Saved data entries:
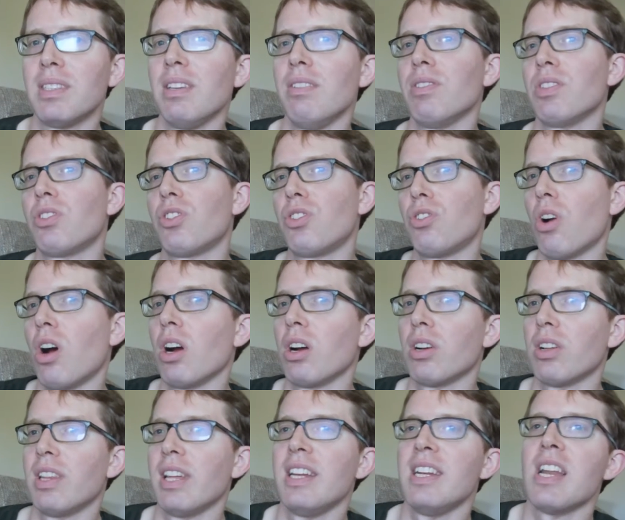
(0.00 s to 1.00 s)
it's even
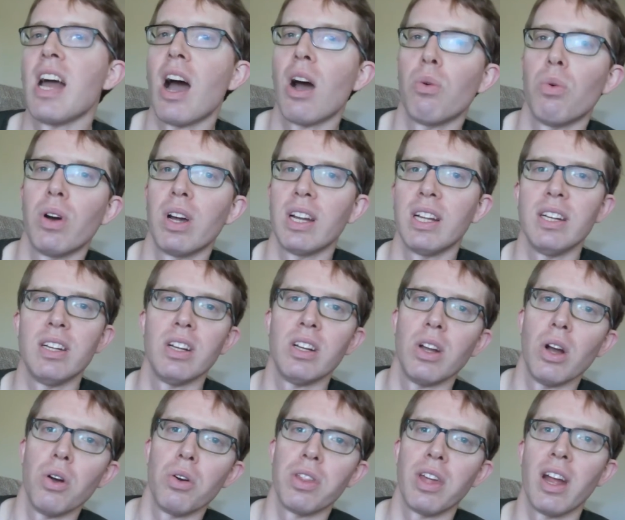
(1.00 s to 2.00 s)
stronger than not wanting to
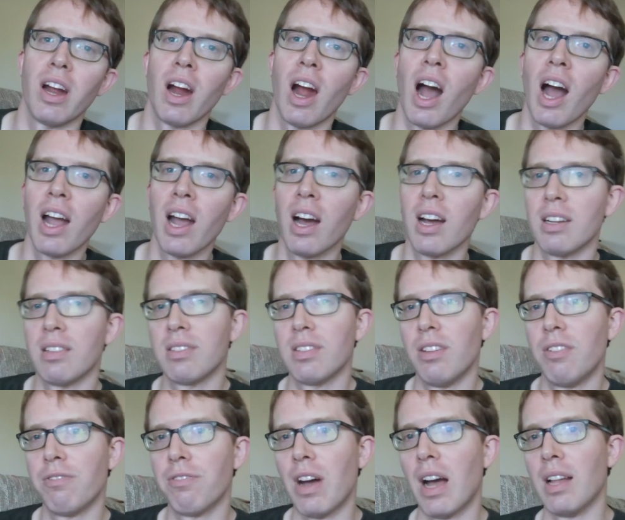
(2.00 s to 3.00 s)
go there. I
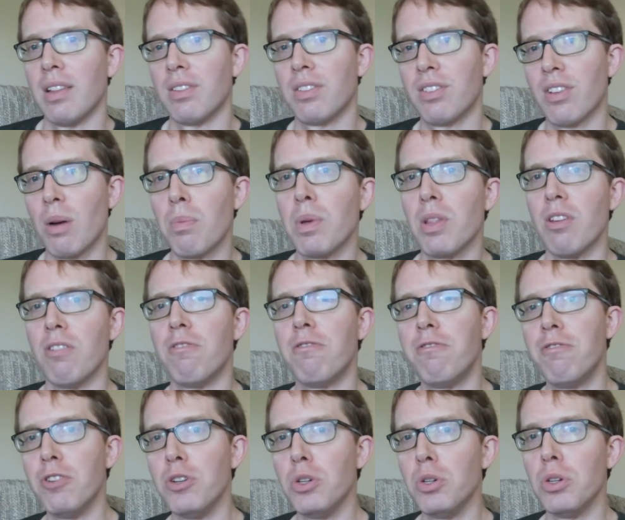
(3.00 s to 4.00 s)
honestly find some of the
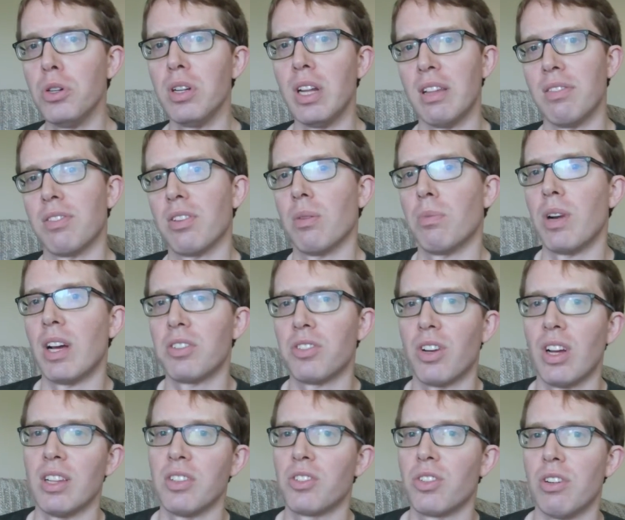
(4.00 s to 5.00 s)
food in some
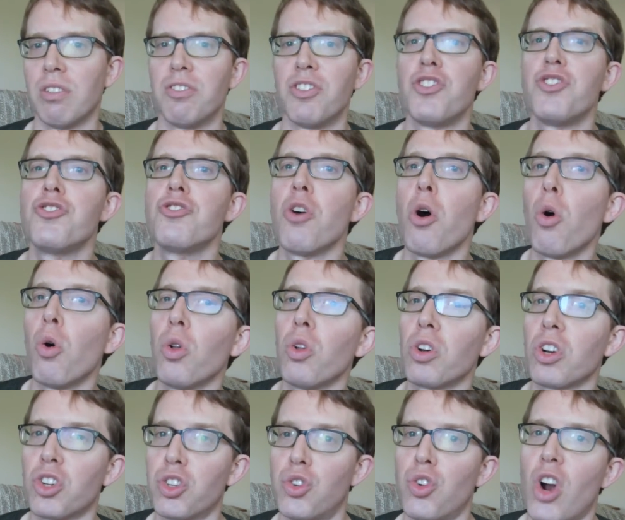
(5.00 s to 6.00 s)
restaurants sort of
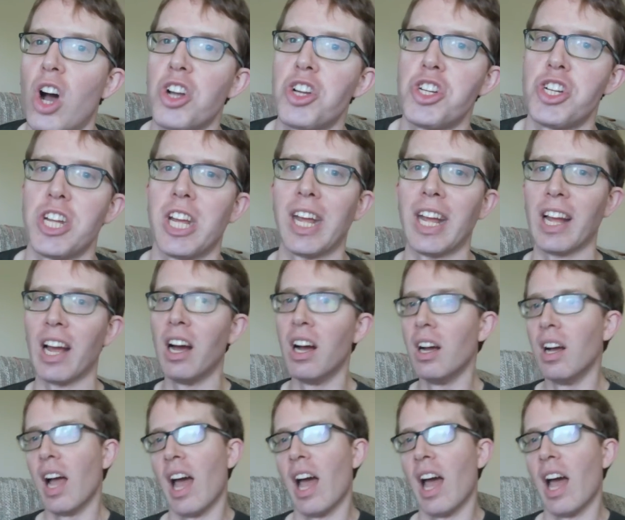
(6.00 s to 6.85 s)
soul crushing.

# Task objective
Pictures are to be dropped; every line of the records is to be returned unchanged.

# Answer below
(0.00 s to 1.00 s)
it's even
(1.00 s to 2.00 s)
stronger than not wanting to
(2.00 s to 3.00 s)
go there. I
(3.00 s to 4.00 s)
honestly find some of the
(4.00 s to 5.00 s)
food in some
(5.00 s to 6.00 s)
restaurants sort of
(6.00 s to 6.85 s)
soul crushing.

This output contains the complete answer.